しかし……革命の邪魔をさせないようにと、露骨に挑戦権を握り潰した場合、そのようなやり方を他の兄弟がどう思うかは定かではない。
むしろ、誰か一人がそういう手を講じた場合、継承競争に別の側面が加わり、そういう方向性が加速する恐れがある。
つまり、継承競争で認められる各種強権を、リズ殺害にかこつけつつ、むしろ別件のために行使するような流れが。
アスタレーナとしては気が進まない話ではあるが、革命の邪魔をさせないためにと自ら挑戦権を行使する場合、リズの命を狙うためと認められるだけの、十分なアクションは必要だろう。

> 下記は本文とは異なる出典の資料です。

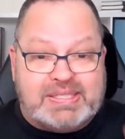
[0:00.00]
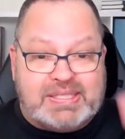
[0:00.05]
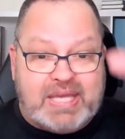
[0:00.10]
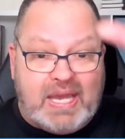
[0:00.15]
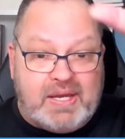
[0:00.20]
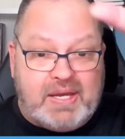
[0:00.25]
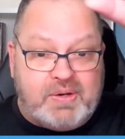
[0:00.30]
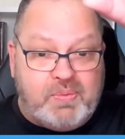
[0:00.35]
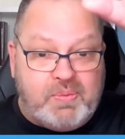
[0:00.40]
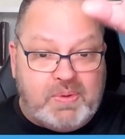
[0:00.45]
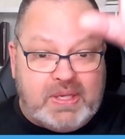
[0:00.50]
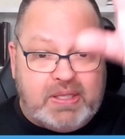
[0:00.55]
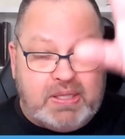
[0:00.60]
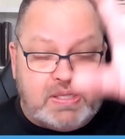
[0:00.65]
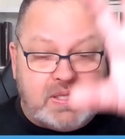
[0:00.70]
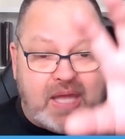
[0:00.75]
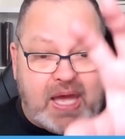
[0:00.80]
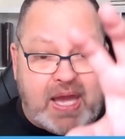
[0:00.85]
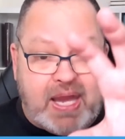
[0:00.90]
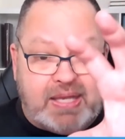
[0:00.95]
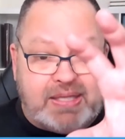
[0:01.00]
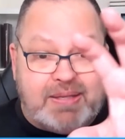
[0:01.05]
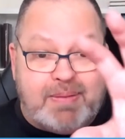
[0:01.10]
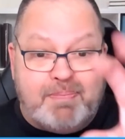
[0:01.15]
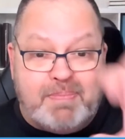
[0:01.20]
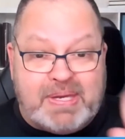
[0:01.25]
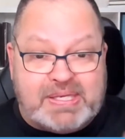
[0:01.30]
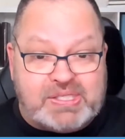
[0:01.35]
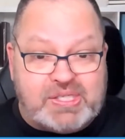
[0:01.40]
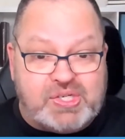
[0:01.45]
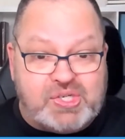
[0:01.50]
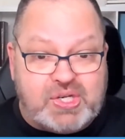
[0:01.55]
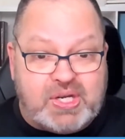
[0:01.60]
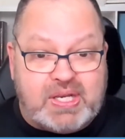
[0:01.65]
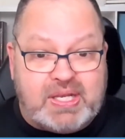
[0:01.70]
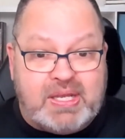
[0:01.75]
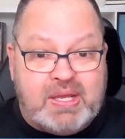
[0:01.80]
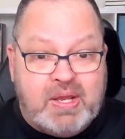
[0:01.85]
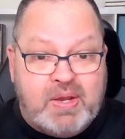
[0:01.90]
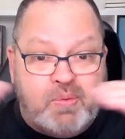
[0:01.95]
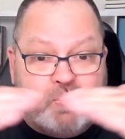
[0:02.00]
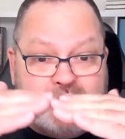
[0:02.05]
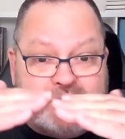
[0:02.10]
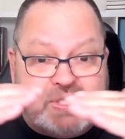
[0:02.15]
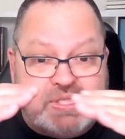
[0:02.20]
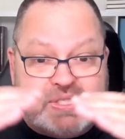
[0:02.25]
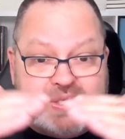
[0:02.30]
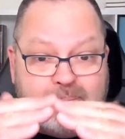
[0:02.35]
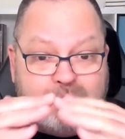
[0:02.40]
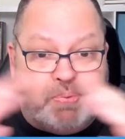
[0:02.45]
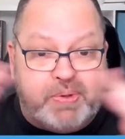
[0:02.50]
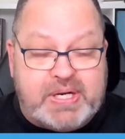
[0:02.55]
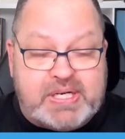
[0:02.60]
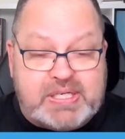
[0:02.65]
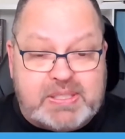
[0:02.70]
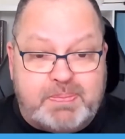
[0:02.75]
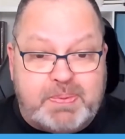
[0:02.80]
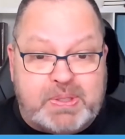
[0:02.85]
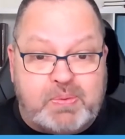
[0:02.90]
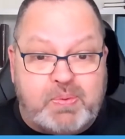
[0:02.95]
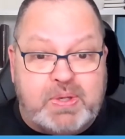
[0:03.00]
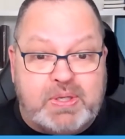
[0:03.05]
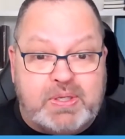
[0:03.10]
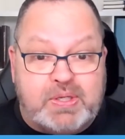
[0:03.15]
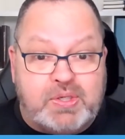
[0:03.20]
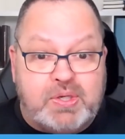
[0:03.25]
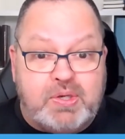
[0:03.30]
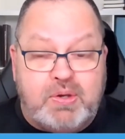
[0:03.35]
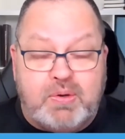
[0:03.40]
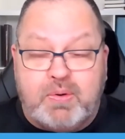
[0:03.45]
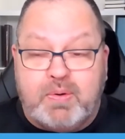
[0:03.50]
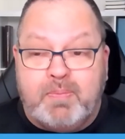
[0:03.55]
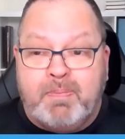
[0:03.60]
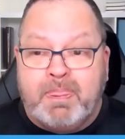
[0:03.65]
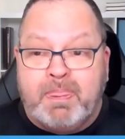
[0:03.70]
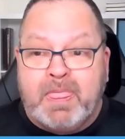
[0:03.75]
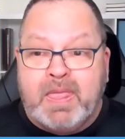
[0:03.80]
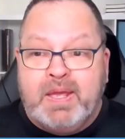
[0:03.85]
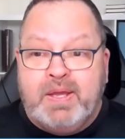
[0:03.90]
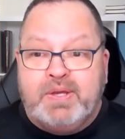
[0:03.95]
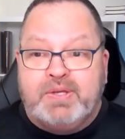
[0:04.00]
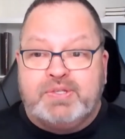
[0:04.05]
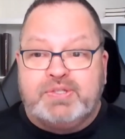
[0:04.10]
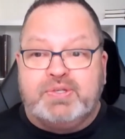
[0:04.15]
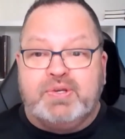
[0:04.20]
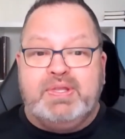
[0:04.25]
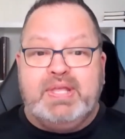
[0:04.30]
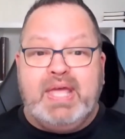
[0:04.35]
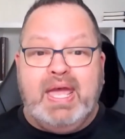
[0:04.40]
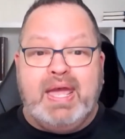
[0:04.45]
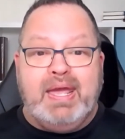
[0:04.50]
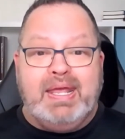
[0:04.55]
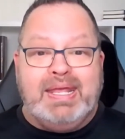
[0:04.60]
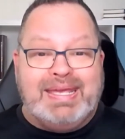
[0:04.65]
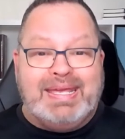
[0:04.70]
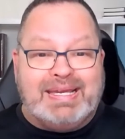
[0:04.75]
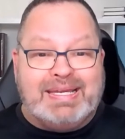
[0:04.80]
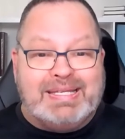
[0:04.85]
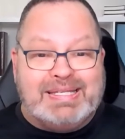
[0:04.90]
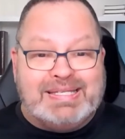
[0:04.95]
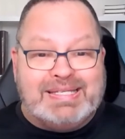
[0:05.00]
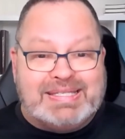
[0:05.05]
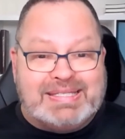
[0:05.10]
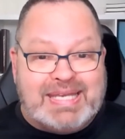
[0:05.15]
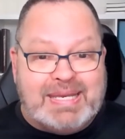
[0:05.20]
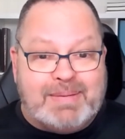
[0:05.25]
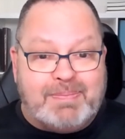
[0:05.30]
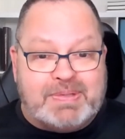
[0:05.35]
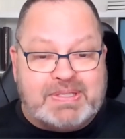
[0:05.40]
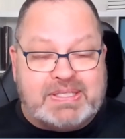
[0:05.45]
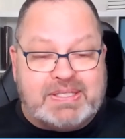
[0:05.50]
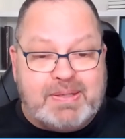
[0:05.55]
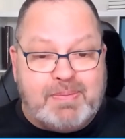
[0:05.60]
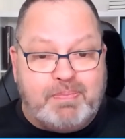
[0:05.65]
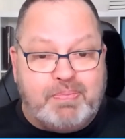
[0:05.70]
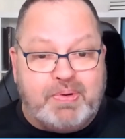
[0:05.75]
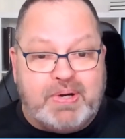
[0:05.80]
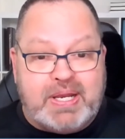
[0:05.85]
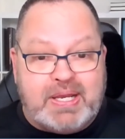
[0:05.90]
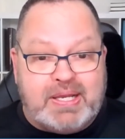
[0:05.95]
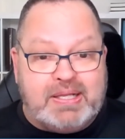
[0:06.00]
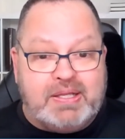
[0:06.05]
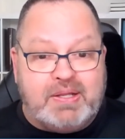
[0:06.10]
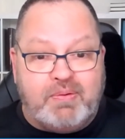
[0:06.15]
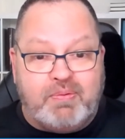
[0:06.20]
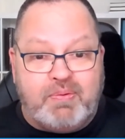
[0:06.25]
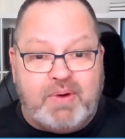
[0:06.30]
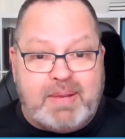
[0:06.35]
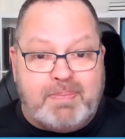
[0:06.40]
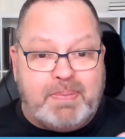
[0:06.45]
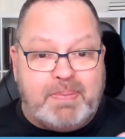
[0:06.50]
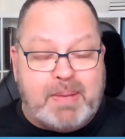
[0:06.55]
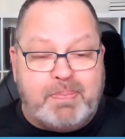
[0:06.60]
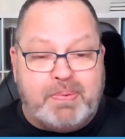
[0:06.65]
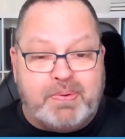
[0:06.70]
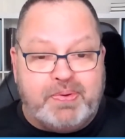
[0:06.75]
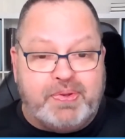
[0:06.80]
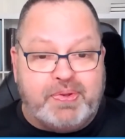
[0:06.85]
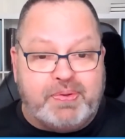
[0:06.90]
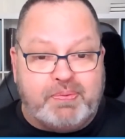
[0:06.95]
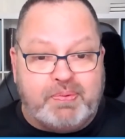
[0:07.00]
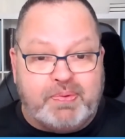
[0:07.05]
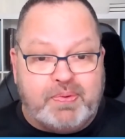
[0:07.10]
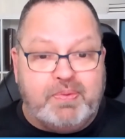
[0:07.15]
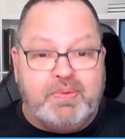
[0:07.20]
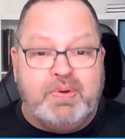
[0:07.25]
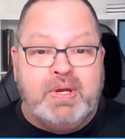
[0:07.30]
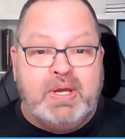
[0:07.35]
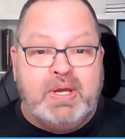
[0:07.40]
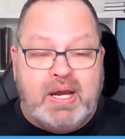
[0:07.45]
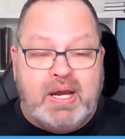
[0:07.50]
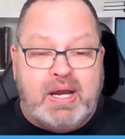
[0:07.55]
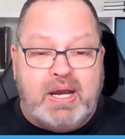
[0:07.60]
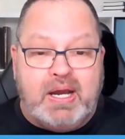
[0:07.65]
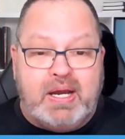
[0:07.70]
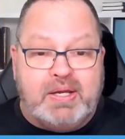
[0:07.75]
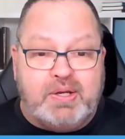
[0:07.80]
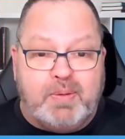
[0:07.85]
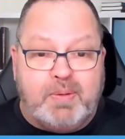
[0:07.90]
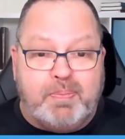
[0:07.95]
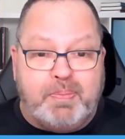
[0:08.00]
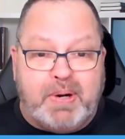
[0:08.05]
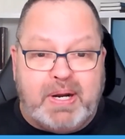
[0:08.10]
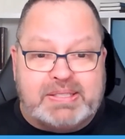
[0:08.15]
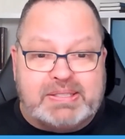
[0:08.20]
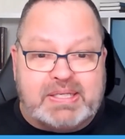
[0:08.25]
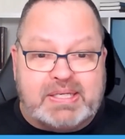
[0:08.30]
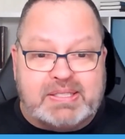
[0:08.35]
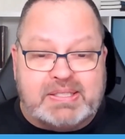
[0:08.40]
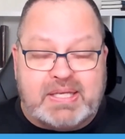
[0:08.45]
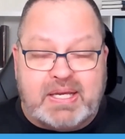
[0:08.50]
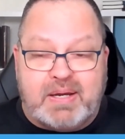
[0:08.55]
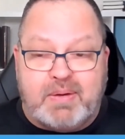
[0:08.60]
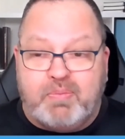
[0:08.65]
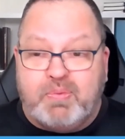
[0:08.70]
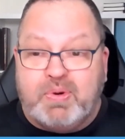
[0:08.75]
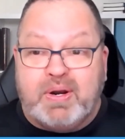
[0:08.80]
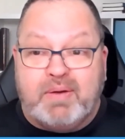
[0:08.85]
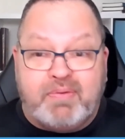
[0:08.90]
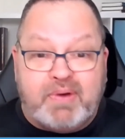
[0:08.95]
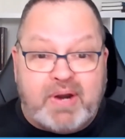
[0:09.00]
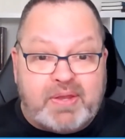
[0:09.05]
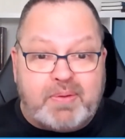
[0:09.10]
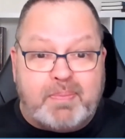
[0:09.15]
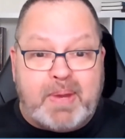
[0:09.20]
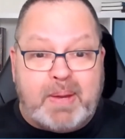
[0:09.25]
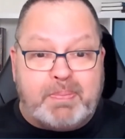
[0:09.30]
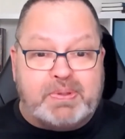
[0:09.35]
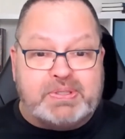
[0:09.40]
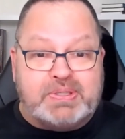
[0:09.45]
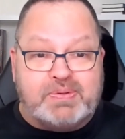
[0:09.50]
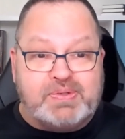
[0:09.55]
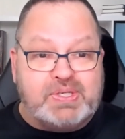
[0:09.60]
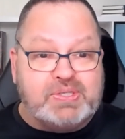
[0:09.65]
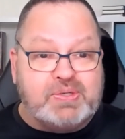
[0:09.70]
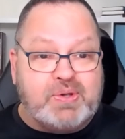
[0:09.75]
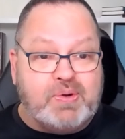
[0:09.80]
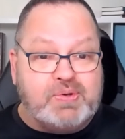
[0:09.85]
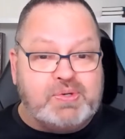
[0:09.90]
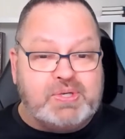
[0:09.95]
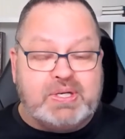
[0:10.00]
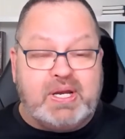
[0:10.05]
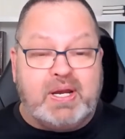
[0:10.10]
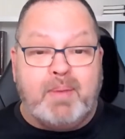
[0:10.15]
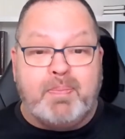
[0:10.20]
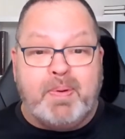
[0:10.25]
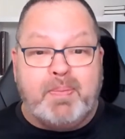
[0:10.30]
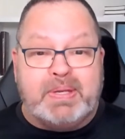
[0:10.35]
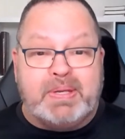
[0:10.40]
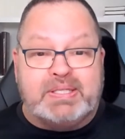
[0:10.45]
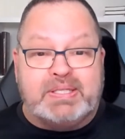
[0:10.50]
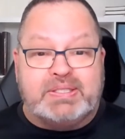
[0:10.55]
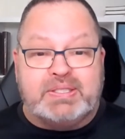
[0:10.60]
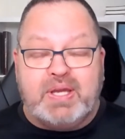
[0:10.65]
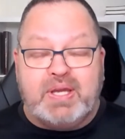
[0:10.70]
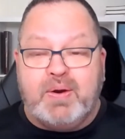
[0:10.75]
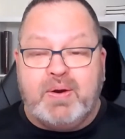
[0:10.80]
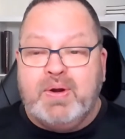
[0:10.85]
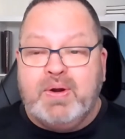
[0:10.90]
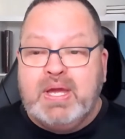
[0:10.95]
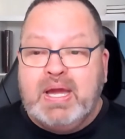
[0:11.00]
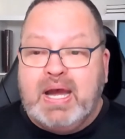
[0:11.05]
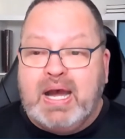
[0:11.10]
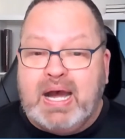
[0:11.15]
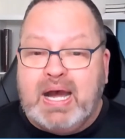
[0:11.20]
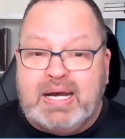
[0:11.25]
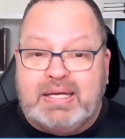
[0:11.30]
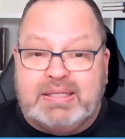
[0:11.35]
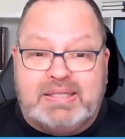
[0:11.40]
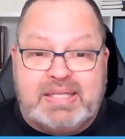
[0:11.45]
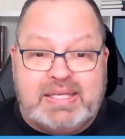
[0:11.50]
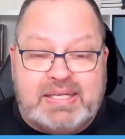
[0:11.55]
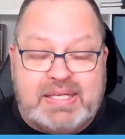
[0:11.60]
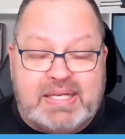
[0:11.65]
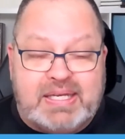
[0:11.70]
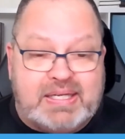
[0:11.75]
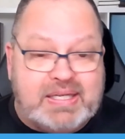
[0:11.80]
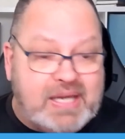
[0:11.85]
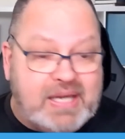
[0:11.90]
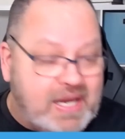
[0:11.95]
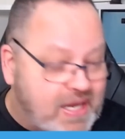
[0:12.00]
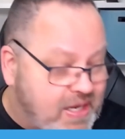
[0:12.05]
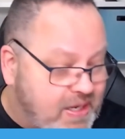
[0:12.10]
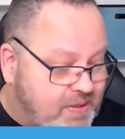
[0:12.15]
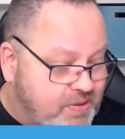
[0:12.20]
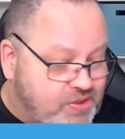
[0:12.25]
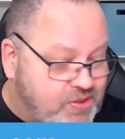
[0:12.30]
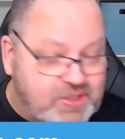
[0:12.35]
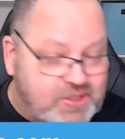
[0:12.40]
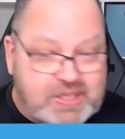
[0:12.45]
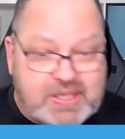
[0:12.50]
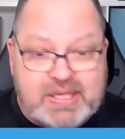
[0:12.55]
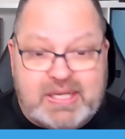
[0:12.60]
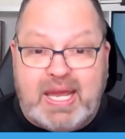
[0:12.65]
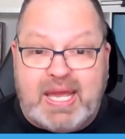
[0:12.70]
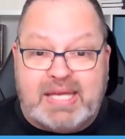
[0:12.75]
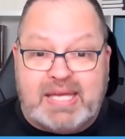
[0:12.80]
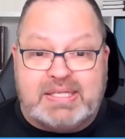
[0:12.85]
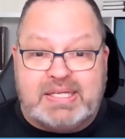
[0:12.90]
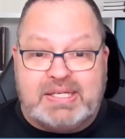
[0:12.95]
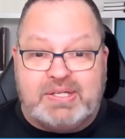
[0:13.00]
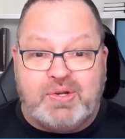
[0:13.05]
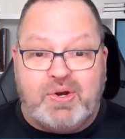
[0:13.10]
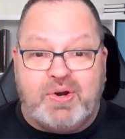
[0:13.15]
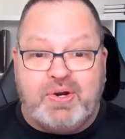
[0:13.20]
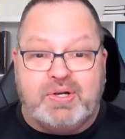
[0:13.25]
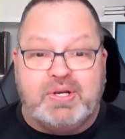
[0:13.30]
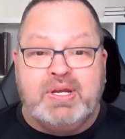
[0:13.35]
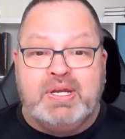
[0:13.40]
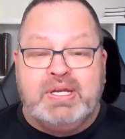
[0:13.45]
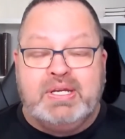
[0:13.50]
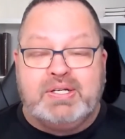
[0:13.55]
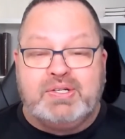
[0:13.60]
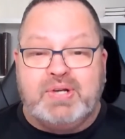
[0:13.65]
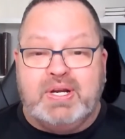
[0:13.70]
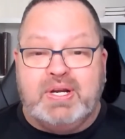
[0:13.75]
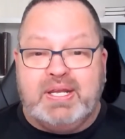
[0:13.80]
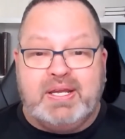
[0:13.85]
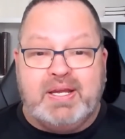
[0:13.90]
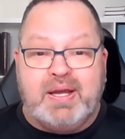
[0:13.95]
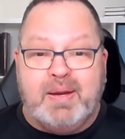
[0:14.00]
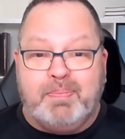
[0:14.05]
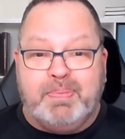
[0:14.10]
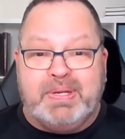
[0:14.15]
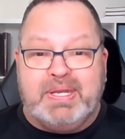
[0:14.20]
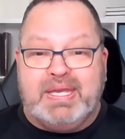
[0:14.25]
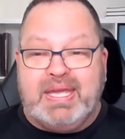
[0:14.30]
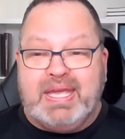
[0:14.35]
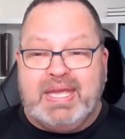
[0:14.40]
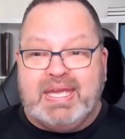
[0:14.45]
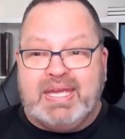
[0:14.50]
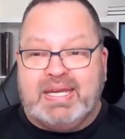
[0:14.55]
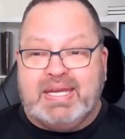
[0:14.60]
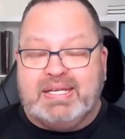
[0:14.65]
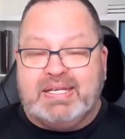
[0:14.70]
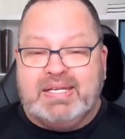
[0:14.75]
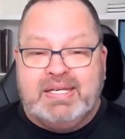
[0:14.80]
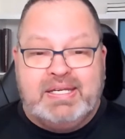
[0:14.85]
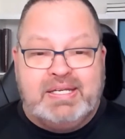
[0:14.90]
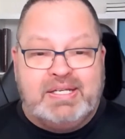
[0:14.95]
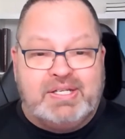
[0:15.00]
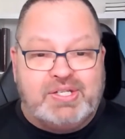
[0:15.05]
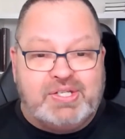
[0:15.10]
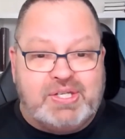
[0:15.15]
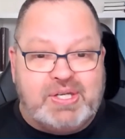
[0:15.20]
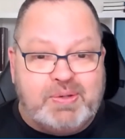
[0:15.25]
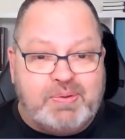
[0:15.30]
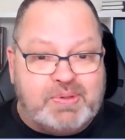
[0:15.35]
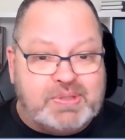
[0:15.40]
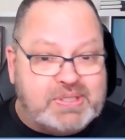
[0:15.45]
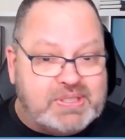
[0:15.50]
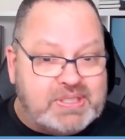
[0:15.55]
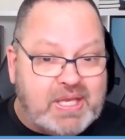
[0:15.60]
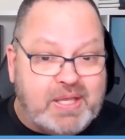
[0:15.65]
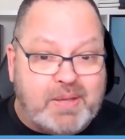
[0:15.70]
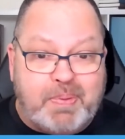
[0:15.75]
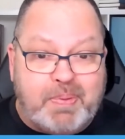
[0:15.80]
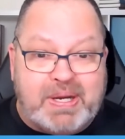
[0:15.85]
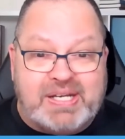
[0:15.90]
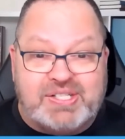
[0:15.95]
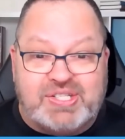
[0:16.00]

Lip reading: How do we align the messaging, which is the bridge between the two, so that it can seamlessly bring the right people through your process. One of our other members I was just coaching a couple minutes ago, Linda, she has a dog training company, and she was celebrating.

そして、そのターゲットは、今や革命全体にとって欠くべからざる立ち位置に着きつつある。いや、すでにそのようなポジションにあるのかもしれない。
状況に心を悩ませるアスタレーナだが、彼女は決断を下して部下を動かさなければならない立場にある。
やがて、彼女は一つ着想を得た。これが受け入れるかどうかは不明だが……彼女は立ち上がり、執務室へと足を向けた。